Because they don’t interact in person, remote workers are more at the mercy of endless technological interruptions than on-site employees. Coomans recommends setting up a “hierarchy of communication” to alleviate constant distractions that can prevent people from working more effectively. She also favors eliminating non-essential meetings to allow people more time to do their work.
Productivity’s Overarching Effect
Gregory Daco has studied and written extensively about the labor market. He points out that the drop in productivity is “exacerbating compensation pressures and pushing up unit labor costs.” People are working more hours, but their output is not measuring up. Ultimately, this trend is bad for everyone. He explains further in Fortune:
“One of the reasons sluggish productivity hurts the economy is not just that it limits supply; it leads to inflationary pressures. Think of it like: a working employee has a cost. They have to be paid. That wage is offset by their productivity. What matters to an employer is how much they’re paying per unit of output. That’s unit labor cost.”
Daco believes that employers who work with their teams to reinvigorate productivity, including offering more flexibility and building trust, will help relax inflationary pressures. He says the current economy is operating in an environment of constraint. But he notes, “Productivity is the key out of this mess we’ve been in.”
The US Bureau of Labor Statistics offers a simple outline of productivity’s effects on the economy.
“Historical or “time series” data on output and hours worked show the importance of increases in labor productivity to economic growth in the United States. With growth in productivity, an economy is able to produce—and consume—increasingly more goods and services for the same amount of work.”

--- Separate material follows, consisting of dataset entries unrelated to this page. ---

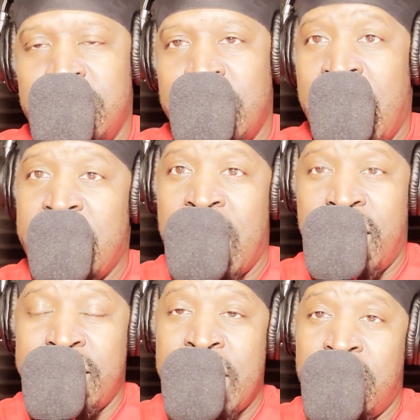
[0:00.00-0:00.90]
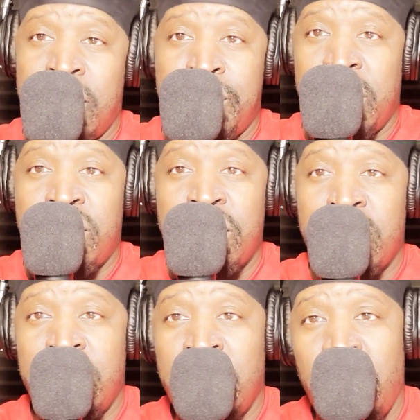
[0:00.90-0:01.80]
I got naked pictures
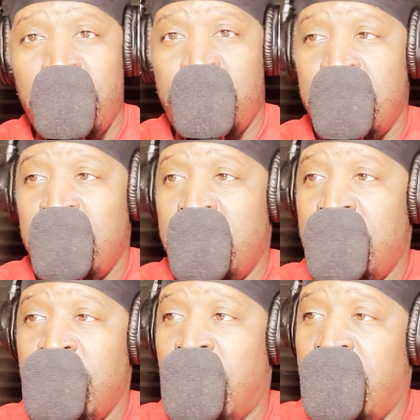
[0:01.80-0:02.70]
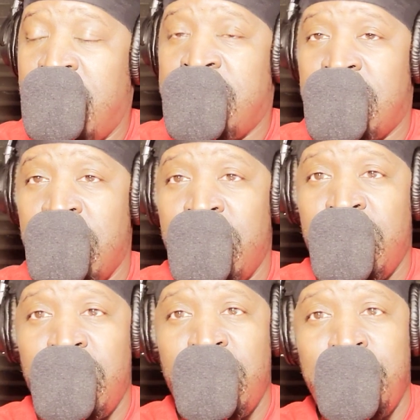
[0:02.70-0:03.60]
of Yoshi,
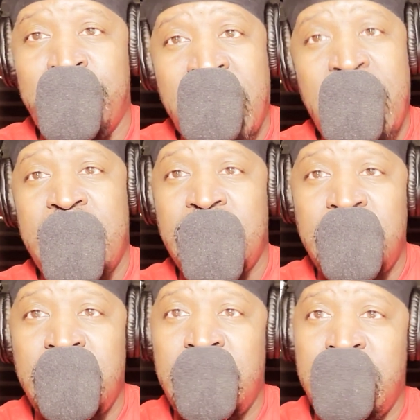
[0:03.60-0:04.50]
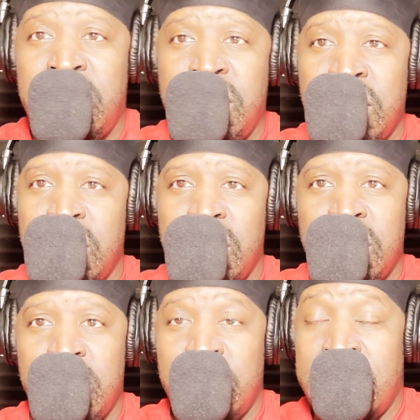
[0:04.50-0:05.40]
Hustle, Bonnie,
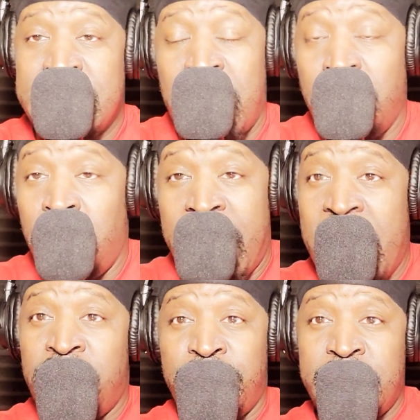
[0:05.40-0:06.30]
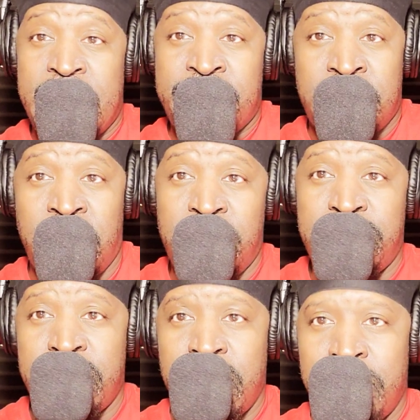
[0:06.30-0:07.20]
and I don't ask for that
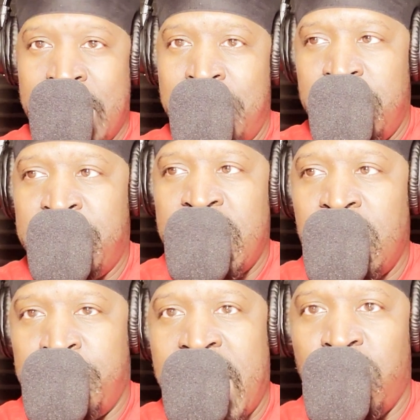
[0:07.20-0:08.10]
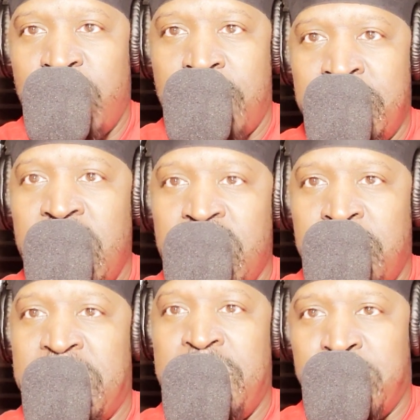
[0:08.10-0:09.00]
stuff. By me being in battle rap
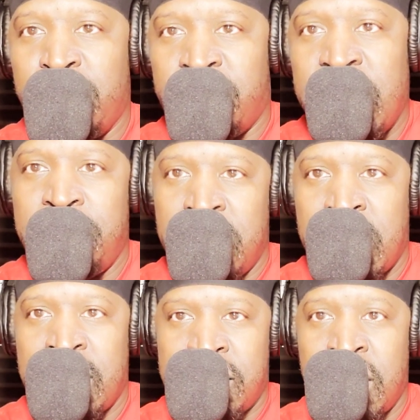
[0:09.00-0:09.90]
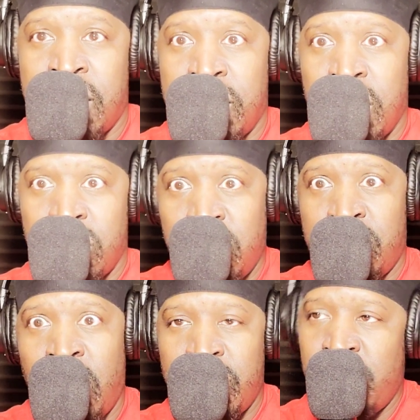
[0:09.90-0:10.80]
media, people send me that stuff. You
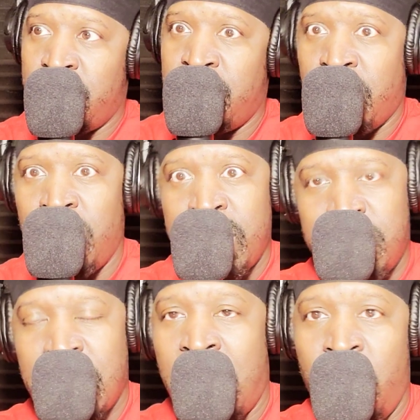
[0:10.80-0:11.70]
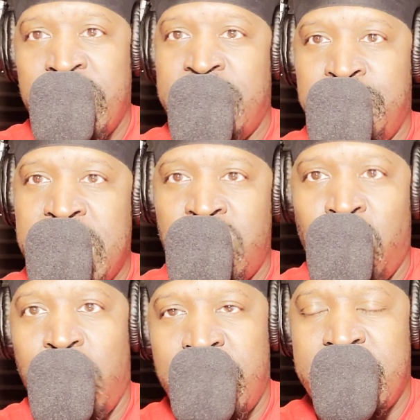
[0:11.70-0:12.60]
saw this? You saw this? I don't even be
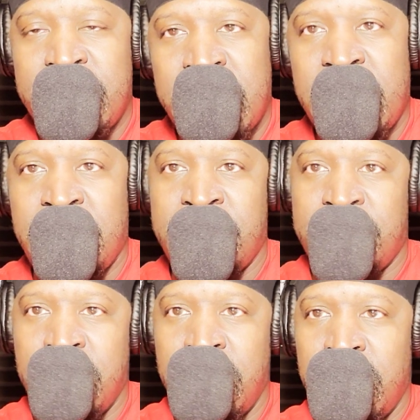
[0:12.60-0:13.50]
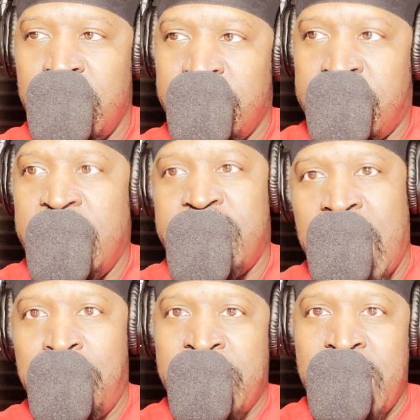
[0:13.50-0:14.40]
knowing what it is.
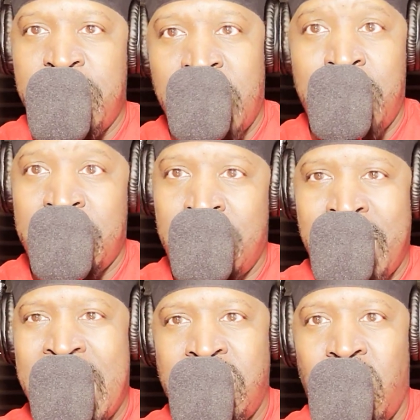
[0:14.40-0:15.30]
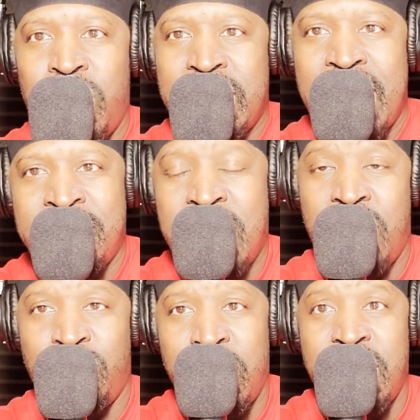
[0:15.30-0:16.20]
T-Top, Baby Mama, and them, I ain't know what that
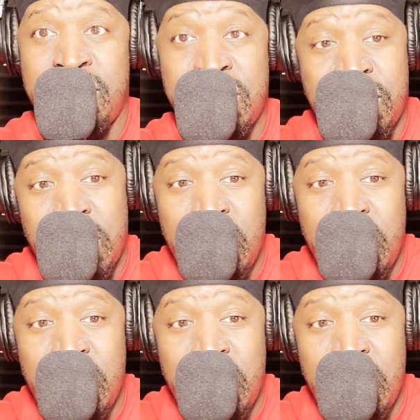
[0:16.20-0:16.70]
stuff was.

On an individual level, Investopedia calls productivity “the most fundamental and important factor determining our standard of living.” Higher output leads to greater profitability for businesses, higher wages, increased supply, and lower costs for consumers.
And productive workers are happier on the job. Ironically, when leaders work to improve employee engagement to boost output, their staff’s elevated productivity leads to higher engagement. Workers feel more fulfilled, and they’re less stressed because they’re operating more efficiently. By increasing the employee value proposition, leaders build a cycle of productivity.